There is no such thing as a one-size-fits-all strategy to AI technique, however trade specialists are notably cut up on what motion ought to seem like in response to a mass layoff, whether or not it happens internally or at an trade counterpart.
Dontha spoke of a number of ways in which CIOs can earn some goodwill from the remainder of the chief workforce by means of early AI wins. Some boards will anticipate ends in 90-180 days, whether or not that appears like quicker deployments, tangible value financial savings, or shorter incident response occasions. For IT leaders going through these calls for, he really helpful copilot-assisted service desks to chop decision time by 25% to 30%; AI code assistants to spice up developer throughput by 15% to twenty%; and cloud FinOps AI to scale back inference prices by as much as 40%.
Palmer was much less prescriptive however nonetheless adamant about the necessity to take motion. “Too many leaders are defending their titles as an alternative of defending their firms, paralyzed by the concern of doing one thing dangerous fairly than the implications of doing nothing,” she mentioned. “[But] opponents aren’t ready.”
She advocated for clear, considerate motion that is led by braveness, fairly than concern. Fairly than specializing in the potential fallout of an ineffective AI push, she argued that inaction is the most important danger of all.
On the alternative facet, Linthicum suggested leaders to withstand the push to seek out fast wins. He noticed that, for all of the expectations and pleasure round AI’s influence, ROI remains to be fairly elusive in the case of AI initiatives.

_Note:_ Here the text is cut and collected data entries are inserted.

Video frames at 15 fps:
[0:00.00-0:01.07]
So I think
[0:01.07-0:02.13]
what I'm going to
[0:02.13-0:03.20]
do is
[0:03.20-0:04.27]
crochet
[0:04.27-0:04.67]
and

To truly see success, CIOs will certainly must dedicate extra sources to their AI packages, however he mentioned he believes the sense of urgency created by these layoffs is “largely misplaced.”
“I might deal with their very own wants and transfer to AI, or another expertise, when it is smart for them,” he mentioned. “Do not observe the gang.”

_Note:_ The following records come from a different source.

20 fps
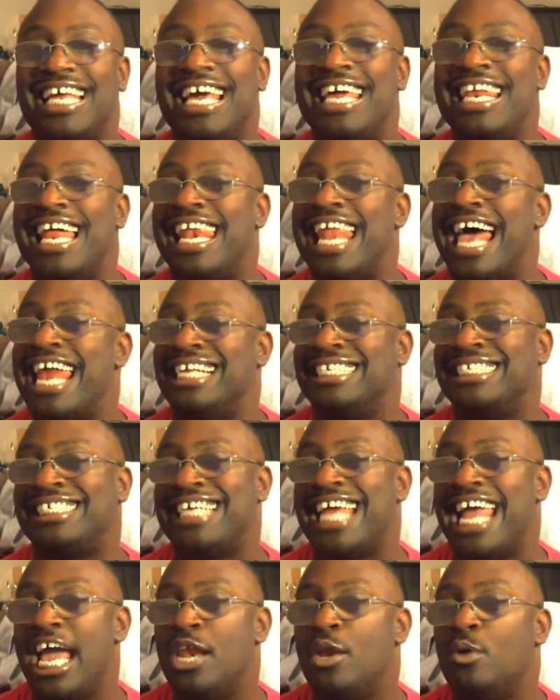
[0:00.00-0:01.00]
and a lot of
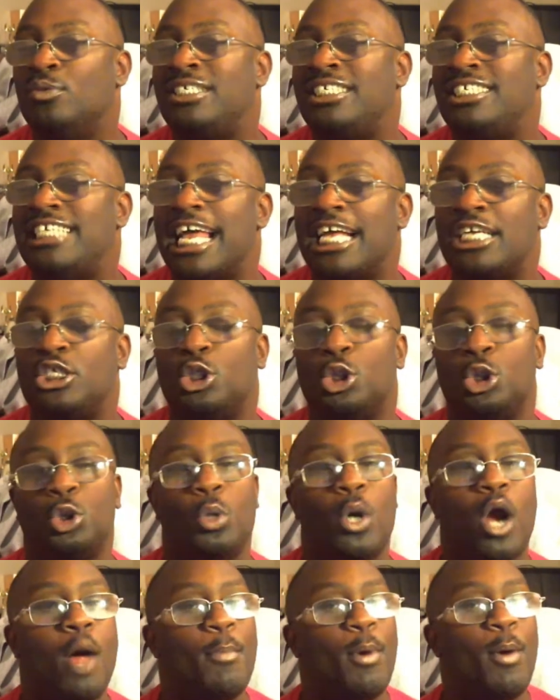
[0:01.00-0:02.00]
scandal, sex,
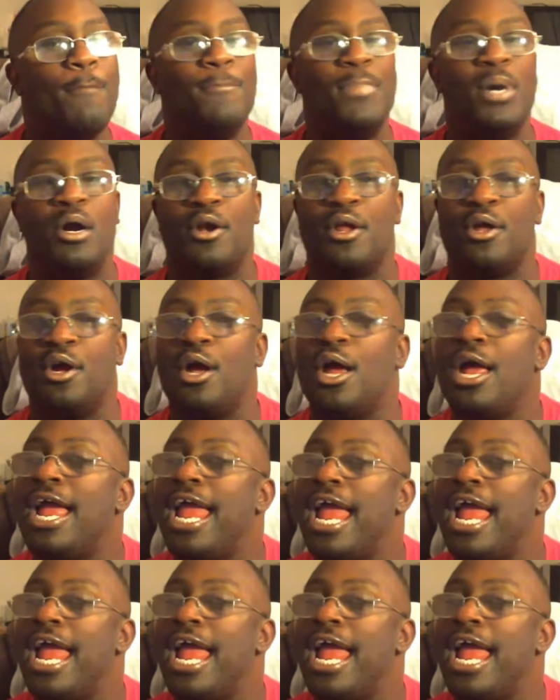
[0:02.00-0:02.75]
drama, murder.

Suggesting a technique considerably in between these two stances, Turner-Williams mentioned she believes profitable CIOs would be the ones who can work alongside two separate timelines: the AI initiatives that can have measurable influence in 90 days, and those that can rework operations over 18 months. She agreed with Dontha’s short-term options, saying that these early good points will come from improved operation effectivity, however she added the significance of pursuing a bolder reinvention technique alongside.Â
In the end, Turner-Williams mentioned, “AI is not only a expertise funding — it is a management stress check.”